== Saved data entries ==
- Opening Delimiter -

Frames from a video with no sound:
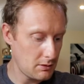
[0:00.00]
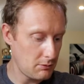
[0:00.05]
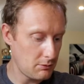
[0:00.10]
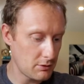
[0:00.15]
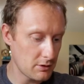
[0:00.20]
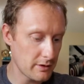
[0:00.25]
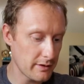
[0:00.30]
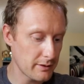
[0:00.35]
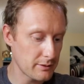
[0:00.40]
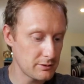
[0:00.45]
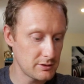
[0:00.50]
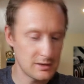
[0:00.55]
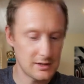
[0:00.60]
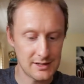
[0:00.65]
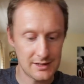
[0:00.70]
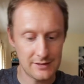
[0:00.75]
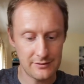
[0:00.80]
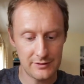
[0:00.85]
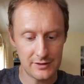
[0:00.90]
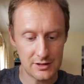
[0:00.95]
Wonder I'm going to
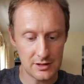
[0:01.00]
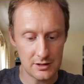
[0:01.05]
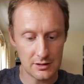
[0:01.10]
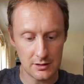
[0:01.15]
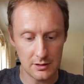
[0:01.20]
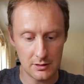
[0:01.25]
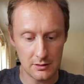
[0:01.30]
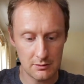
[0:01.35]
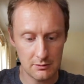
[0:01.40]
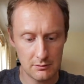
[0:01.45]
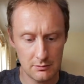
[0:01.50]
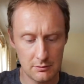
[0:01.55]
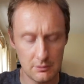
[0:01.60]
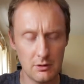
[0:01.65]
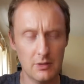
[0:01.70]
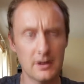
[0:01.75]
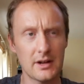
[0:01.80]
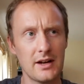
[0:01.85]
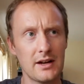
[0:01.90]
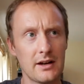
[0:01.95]
get a visitor.
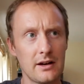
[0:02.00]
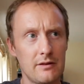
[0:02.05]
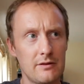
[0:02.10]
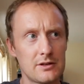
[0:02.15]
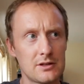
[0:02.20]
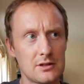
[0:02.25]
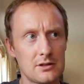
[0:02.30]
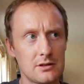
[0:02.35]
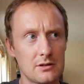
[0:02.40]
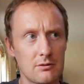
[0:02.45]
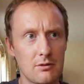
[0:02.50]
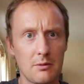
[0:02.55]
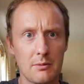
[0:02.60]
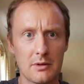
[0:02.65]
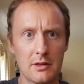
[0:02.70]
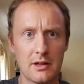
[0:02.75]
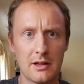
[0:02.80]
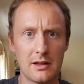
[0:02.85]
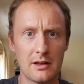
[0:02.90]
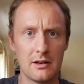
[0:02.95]
No, I can't get a visitor. What am
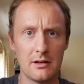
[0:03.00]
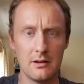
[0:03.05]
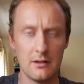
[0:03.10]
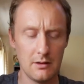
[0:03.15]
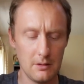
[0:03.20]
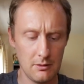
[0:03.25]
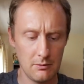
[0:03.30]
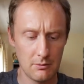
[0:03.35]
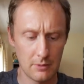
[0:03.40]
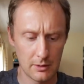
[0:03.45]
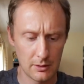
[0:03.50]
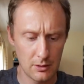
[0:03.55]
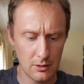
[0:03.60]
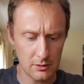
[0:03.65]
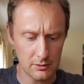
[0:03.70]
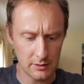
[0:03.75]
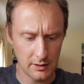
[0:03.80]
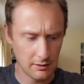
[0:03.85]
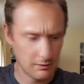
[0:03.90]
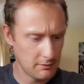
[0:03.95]
I thinking? We're in
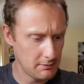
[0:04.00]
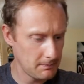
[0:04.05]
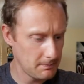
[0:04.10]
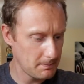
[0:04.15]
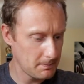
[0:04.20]
lockdown.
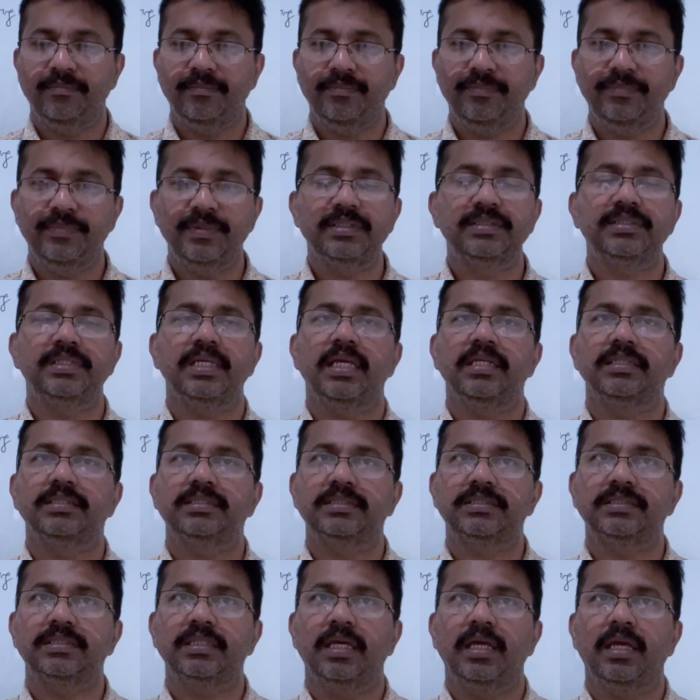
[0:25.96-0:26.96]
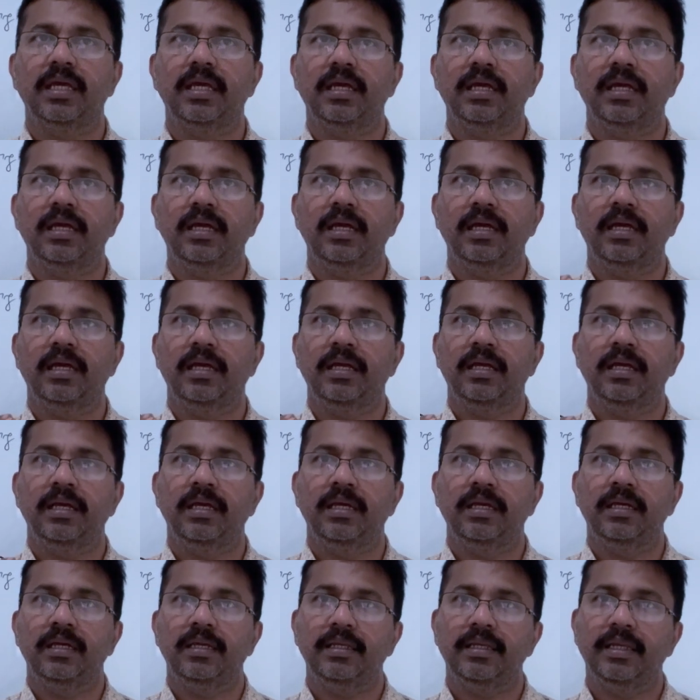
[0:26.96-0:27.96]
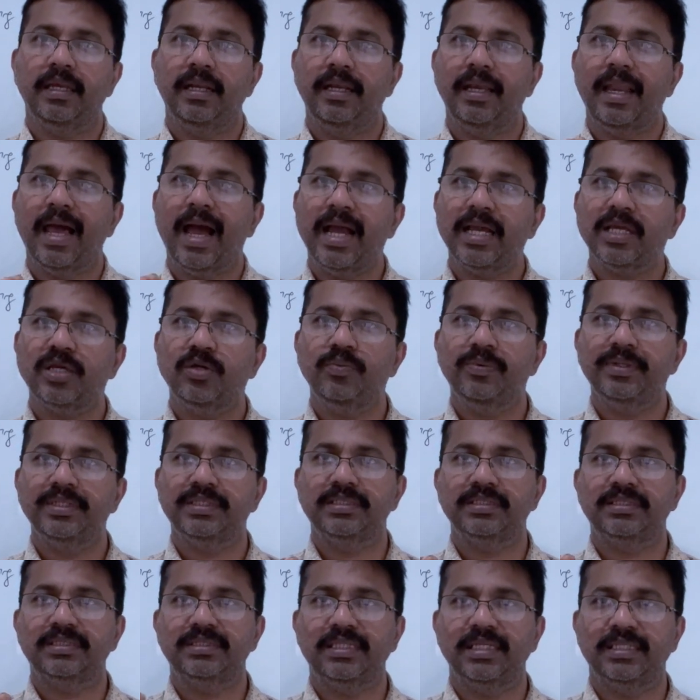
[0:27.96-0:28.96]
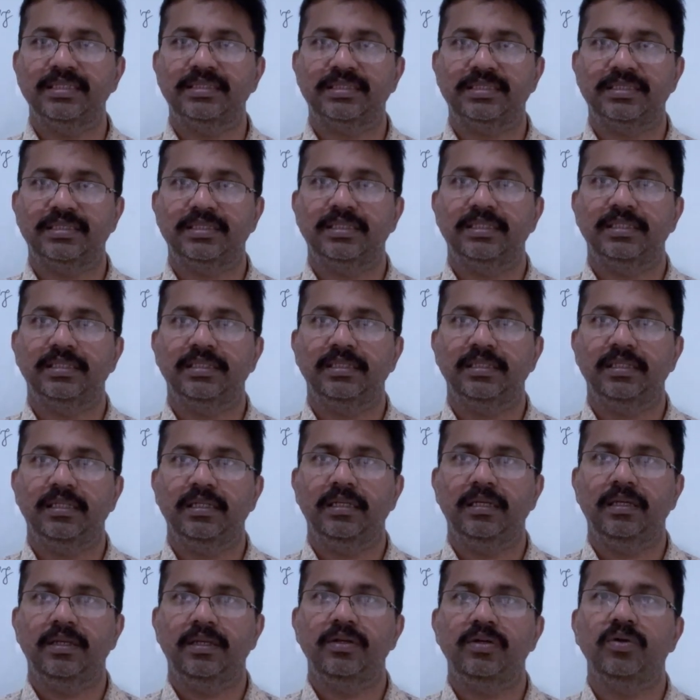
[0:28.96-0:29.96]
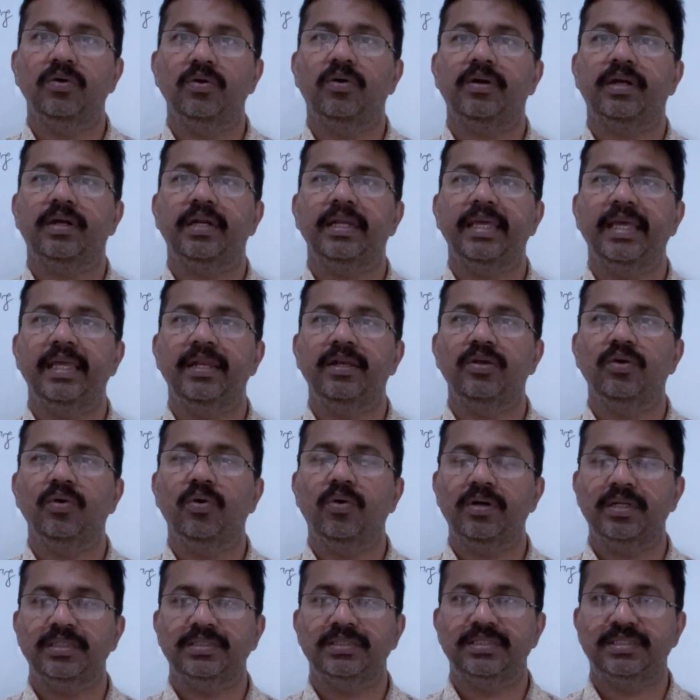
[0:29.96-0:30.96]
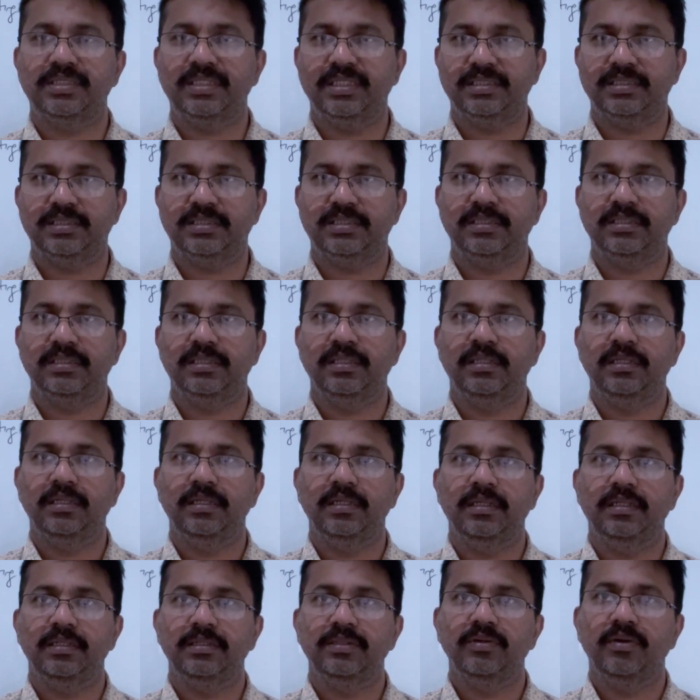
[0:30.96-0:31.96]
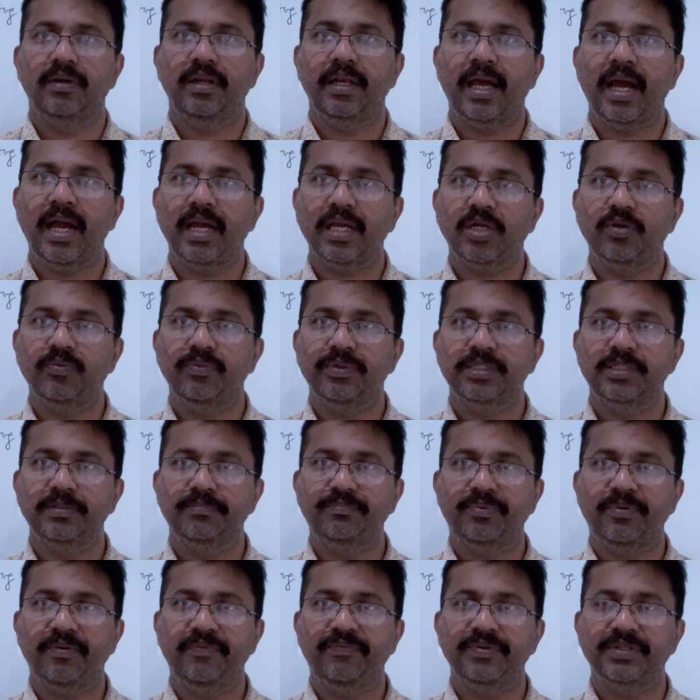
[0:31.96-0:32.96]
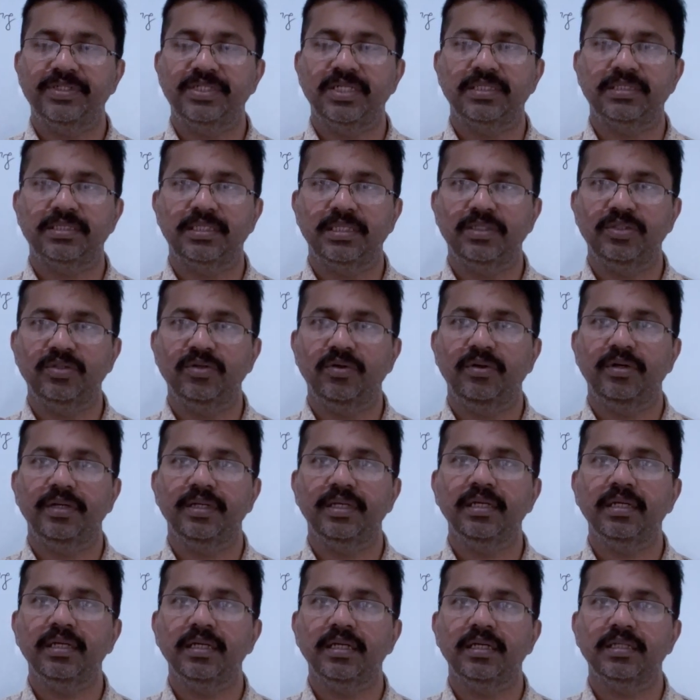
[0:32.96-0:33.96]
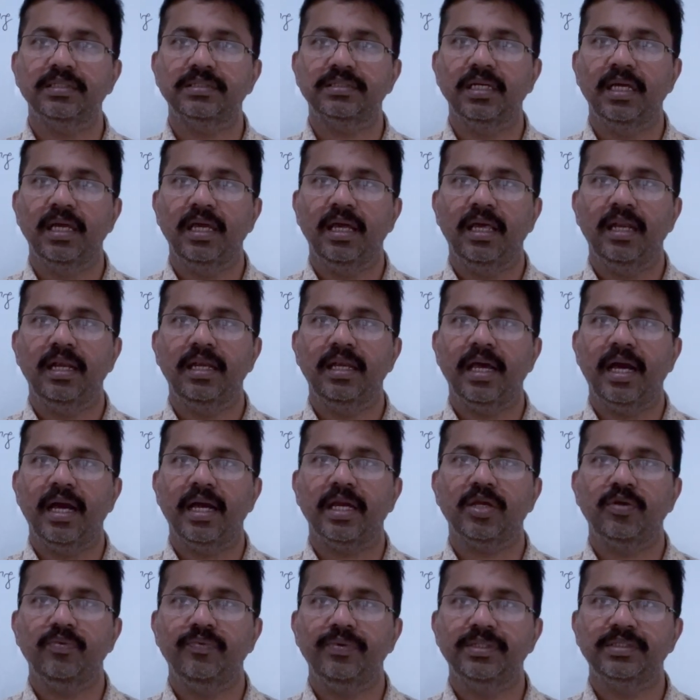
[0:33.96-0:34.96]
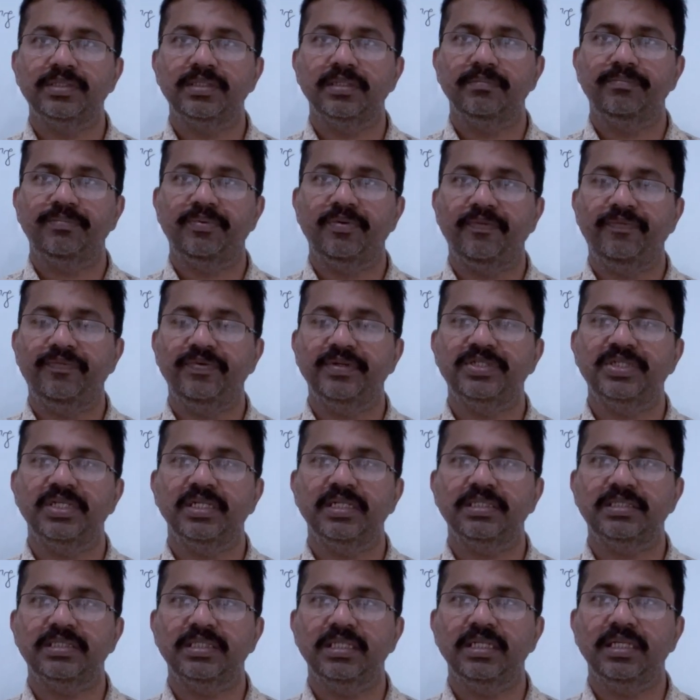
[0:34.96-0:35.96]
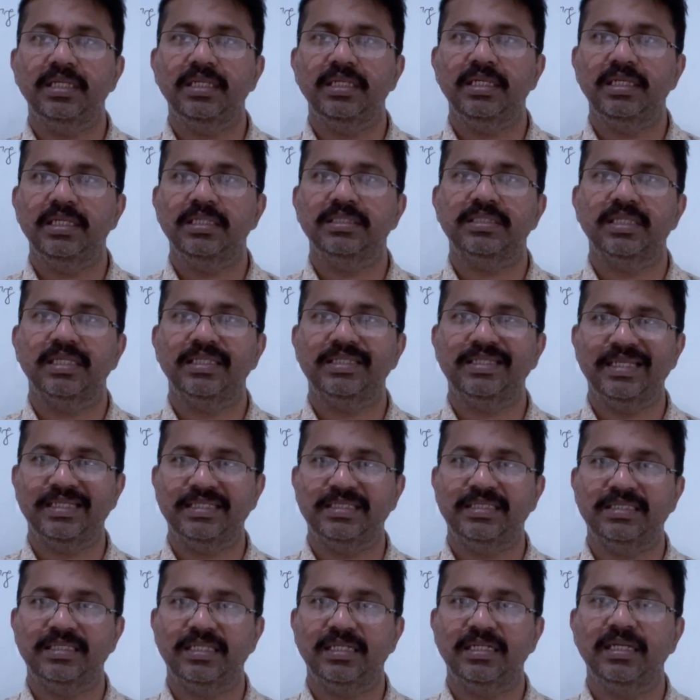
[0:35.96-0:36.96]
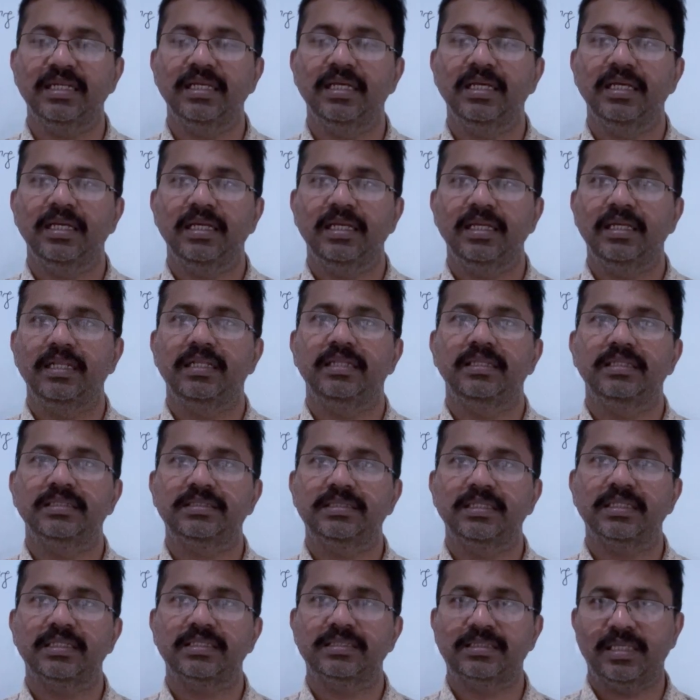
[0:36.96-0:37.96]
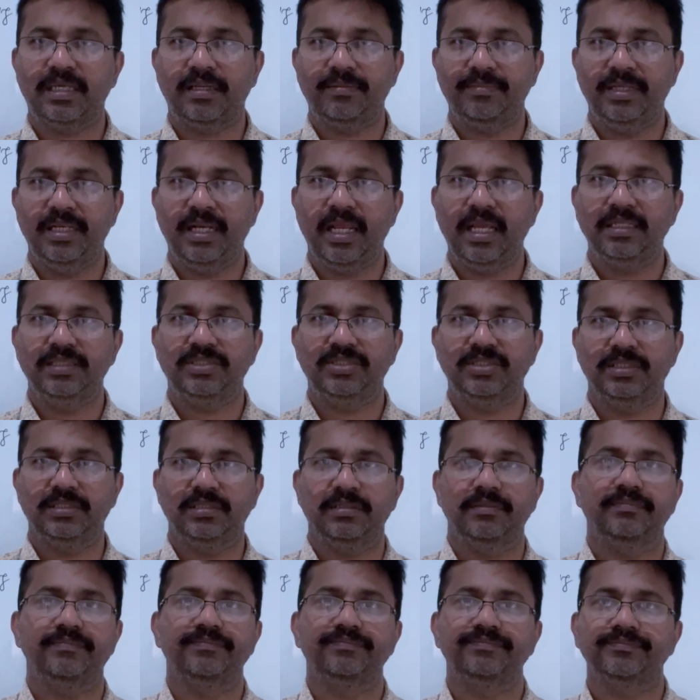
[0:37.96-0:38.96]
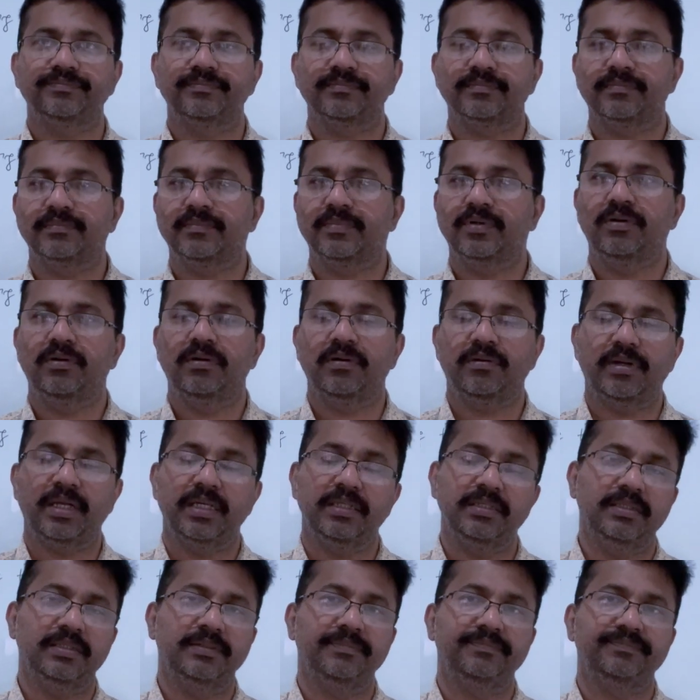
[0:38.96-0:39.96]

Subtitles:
this is a language test, not a knowledge test. Your language proficiency, your English language proficiency is tested in this examination. All right.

- Closing Delimiter -

== Work to complete ==
A word-for-word copy of the records is required. Leave out every picture.

== Task result ==
Frames from a video with no sound:
[0:00.00]
[0:00.05]
[0:00.10]
[0:00.15]
[0:00.20]
[0:00.25]
[0:00.30]
[0:00.35]
[0:00.40]
[0:00.45]
[0:00.50]
[0:00.55]
[0:00.60]
[0:00.65]
[0:00.70]
[0:00.75]
[0:00.80]
[0:00.85]
[0:00.90]
[0:00.95]
Wonder I'm going to
[0:01.00]
[0:01.05]
[0:01.10]
[0:01.15]
[0:01.20]
[0:01.25]
[0:01.30]
[0:01.35]
[0:01.40]
[0:01.45]
[0:01.50]
[0:01.55]
[0:01.60]
[0:01.65]
[0:01.70]
[0:01.75]
[0:01.80]
[0:01.85]
[0:01.90]
[0:01.95]
get a visitor.
[0:02.00]
[0:02.05]
[0:02.10]
[0:02.15]
[0:02.20]
[0:02.25]
[0:02.30]
[0:02.35]
[0:02.40]
[0:02.45]
[0:02.50]
[0:02.55]
[0:02.60]
[0:02.65]
[0:02.70]
[0:02.75]
[0:02.80]
[0:02.85]
[0:02.90]
[0:02.95]
No, I can't get a visitor. What am
[0:03.00]
[0:03.05]
[0:03.10]
[0:03.15]
[0:03.20]
[0:03.25]
[0:03.30]
[0:03.35]
[0:03.40]
[0:03.45]
[0:03.50]
[0:03.55]
[0:03.60]
[0:03.65]
[0:03.70]
[0:03.75]
[0:03.80]
[0:03.85]
[0:03.90]
[0:03.95]
I thinking? We're in
[0:04.00]
[0:04.05]
[0:04.10]
[0:04.15]
[0:04.20]
lockdown.
[0:25.96-0:26.96]
[0:26.96-0:27.96]
[0:27.96-0:28.96]
[0:28.96-0:29.96]
[0:29.96-0:30.96]
[0:30.96-0:31.96]
[0:31.96-0:32.96]
[0:32.96-0:33.96]
[0:33.96-0:34.96]
[0:34.96-0:35.96]
[0:35.96-0:36.96]
[0:36.96-0:37.96]
[0:37.96-0:38.96]
[0:38.96-0:39.96]

Subtitles:
this is a language test, not a knowledge test. Your language proficiency, your English language proficiency is tested in this examination. All right.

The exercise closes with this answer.